*How to complete this task:* Your answer should repeat the entries in full, exactly as given, with no pictures.

(Extracted records)
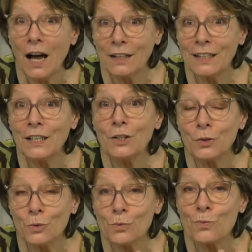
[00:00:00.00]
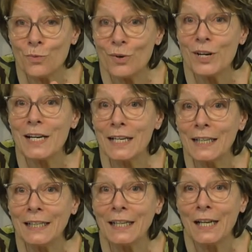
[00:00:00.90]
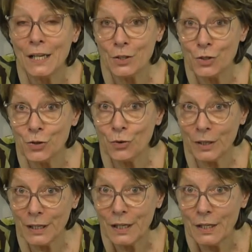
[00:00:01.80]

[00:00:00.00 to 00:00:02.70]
I think you'll really enjoy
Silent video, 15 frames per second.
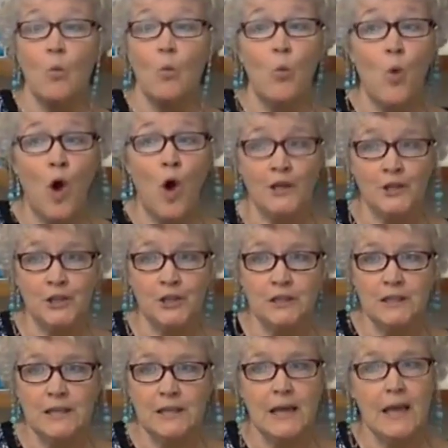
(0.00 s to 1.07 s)
water
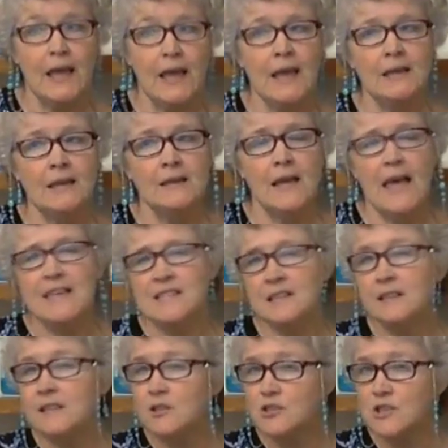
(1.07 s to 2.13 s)
and has a
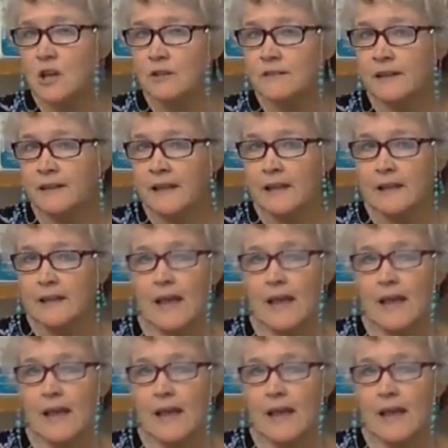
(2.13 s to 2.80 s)
little salt in it,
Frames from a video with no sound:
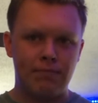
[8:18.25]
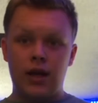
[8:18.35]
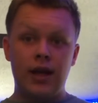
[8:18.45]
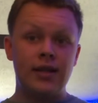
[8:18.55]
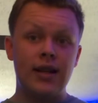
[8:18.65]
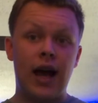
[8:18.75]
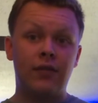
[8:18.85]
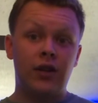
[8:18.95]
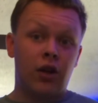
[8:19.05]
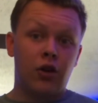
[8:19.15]
He did have
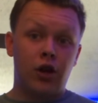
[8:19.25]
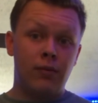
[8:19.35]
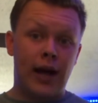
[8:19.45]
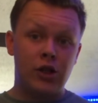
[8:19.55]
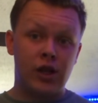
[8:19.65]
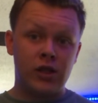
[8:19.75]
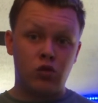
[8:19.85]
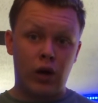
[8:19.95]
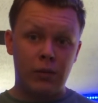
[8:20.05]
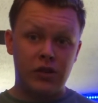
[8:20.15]
another good match against
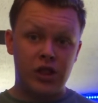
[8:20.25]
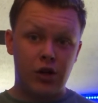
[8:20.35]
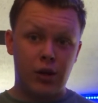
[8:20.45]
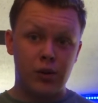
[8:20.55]
Rey Mysterio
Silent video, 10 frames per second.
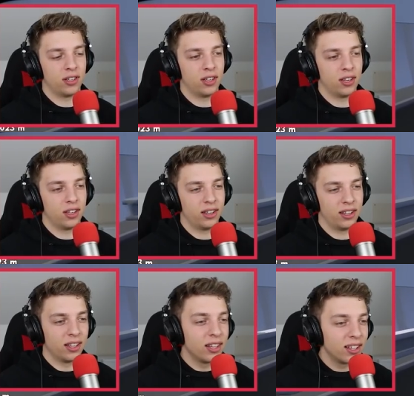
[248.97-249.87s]

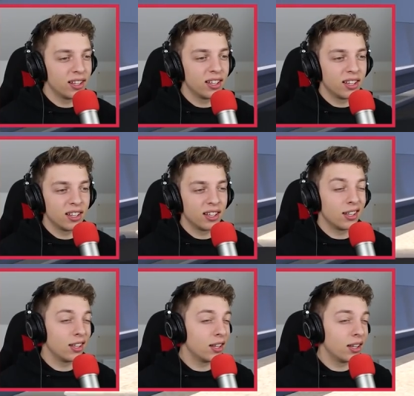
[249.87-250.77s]

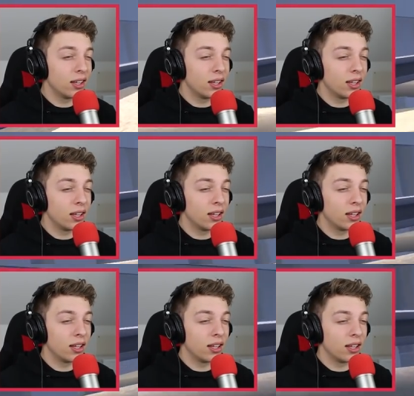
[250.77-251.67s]

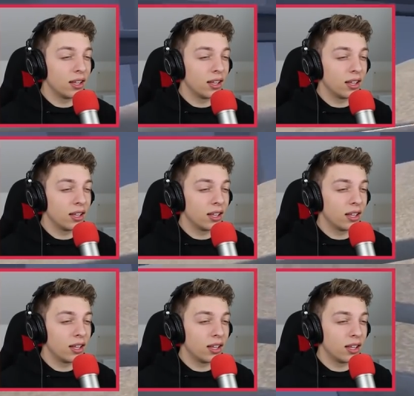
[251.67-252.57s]

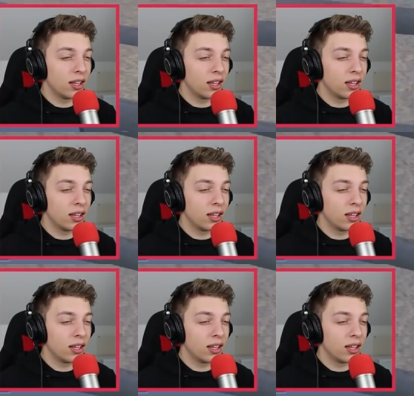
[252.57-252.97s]
(no one is talking)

*Task output:*
[00:00:00.00]
[00:00:00.90]
[00:00:01.80]

[00:00:00.00 to 00:00:02.70]
I think you'll really enjoy
Silent video, 15 frames per second.
(0.00 s to 1.07 s)
water
(1.07 s to 2.13 s)
and has a
(2.13 s to 2.80 s)
little salt in it,
Frames from a video with no sound:
[8:18.25]
[8:18.35]
[8:18.45]
[8:18.55]
[8:18.65]
[8:18.75]
[8:18.85]
[8:18.95]
[8:19.05]
[8:19.15]
He did have
[8:19.25]
[8:19.35]
[8:19.45]
[8:19.55]
[8:19.65]
[8:19.75]
[8:19.85]
[8:19.95]
[8:20.05]
[8:20.15]
another good match against
[8:20.25]
[8:20.35]
[8:20.45]
[8:20.55]
Rey Mysterio
Silent video, 10 frames per second.
[248.97-249.87s]

[249.87-250.77s]

[250.77-251.67s]

[251.67-252.57s]

[252.57-252.97s]
(no one is talking)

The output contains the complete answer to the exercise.